Even aside from litigation, directorship carries the potential for reputational risk. When deciding whether to join a board, “consider whether these are people you want to be associated with,” says Richstone. “When the going gets tough, will you want to be in the boat with them?”
Do’s & Don’ts
For someone who has evaluated the risks and still wants to be a director, how can that goal best be accomplished?
First, a CFO needs to possess the characteristics that make for a good board candidate. For recruiter Tom Kolder, those include having a broad perspective; business acumen that extends beyond one’s functional area of expertise; an understanding of strategy and tactics; and an appreciation for the difference between management and directorship.

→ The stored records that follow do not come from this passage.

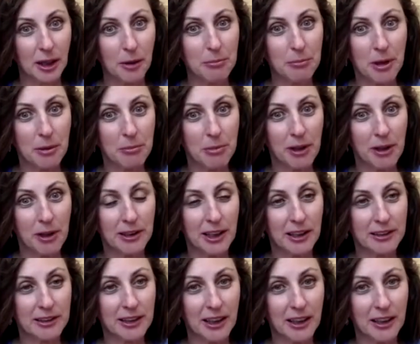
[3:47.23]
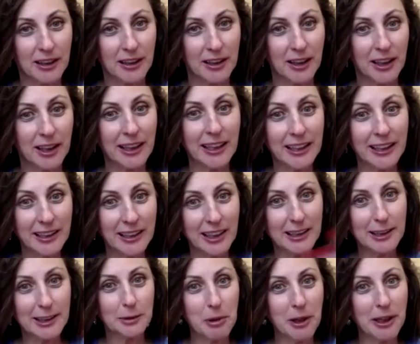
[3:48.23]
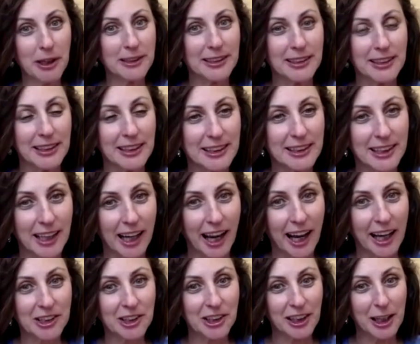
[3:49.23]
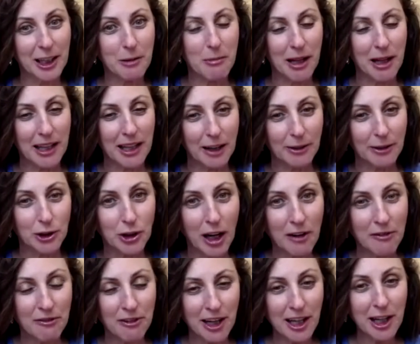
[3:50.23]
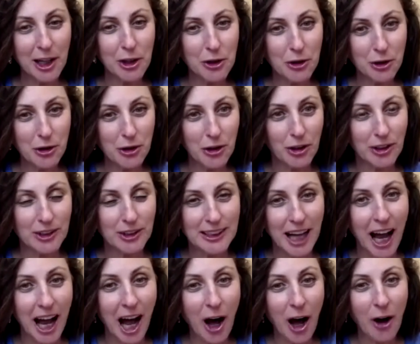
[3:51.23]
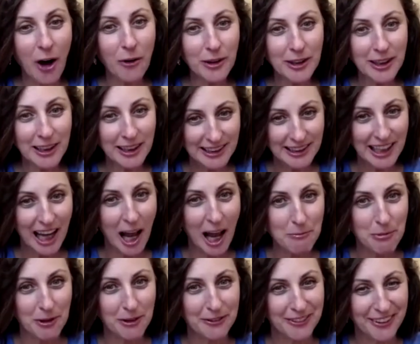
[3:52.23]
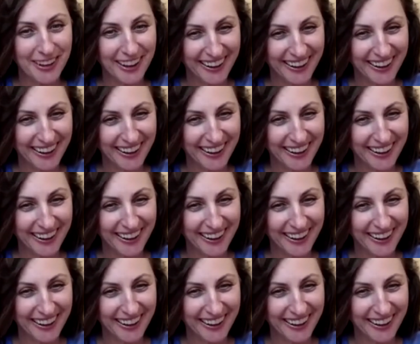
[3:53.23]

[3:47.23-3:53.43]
people that are in this business actually in my life, so I'm very curious how this happened.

Richstone counsels “spending time where directors spend time.” That could mean attending meetings of director organizations, audit-committee programs offered by auditing firms, and director institutes that some law firms provide. And there are programs like one Richstone herself recently ran as part of her board duty for her NACD chapter, called “Bootcamp for Aspiring Public Company Directors.”
“When you’re trying to get on your first board, they may be looking to see whether you’ve made extra efforts to get some education and training,” she says. “It differentiates you.”
Also, form or maintain relationships with executive recruiters, although only about 20% of board seats are filled by searches, according to Richstone and others.
Beecher suggests that a CFO enlist assistance from the CEO, who likely has more external contacts. “No one wants to bring an unknown onto a board,” he says.
And, according to Richstone, don’t appear too eager. “It’s not like looking for a job,” she says. “If you’re too available, they won’t want you.”
CFO directors also offered some words of caution for directorship hunters. Mitts says to be wary of boards where activists, debtholders, or certain investors demanded and won board seats. “It could be fairly dysfunctional in those situations if the board isn’t aligned to the shareholders it’s supposed to be representing,” he says.
Scheduling could be troublesome too, Mitts notes, if both the CFO’s company and the one whose board he or she sits on have the same fiscal year. Also to be avoided are conflicts of interest, such as taking a board role at a company perceived as a competitor.
When a board seat has been secured, the best advice is to treat it as seriously as a full-time job, proportional to the time spent on each. “If you don’t feel as passionate about the product or service of the board’s company as that of your own, it might not be the right board for you,” says Gatti. “You need to care.”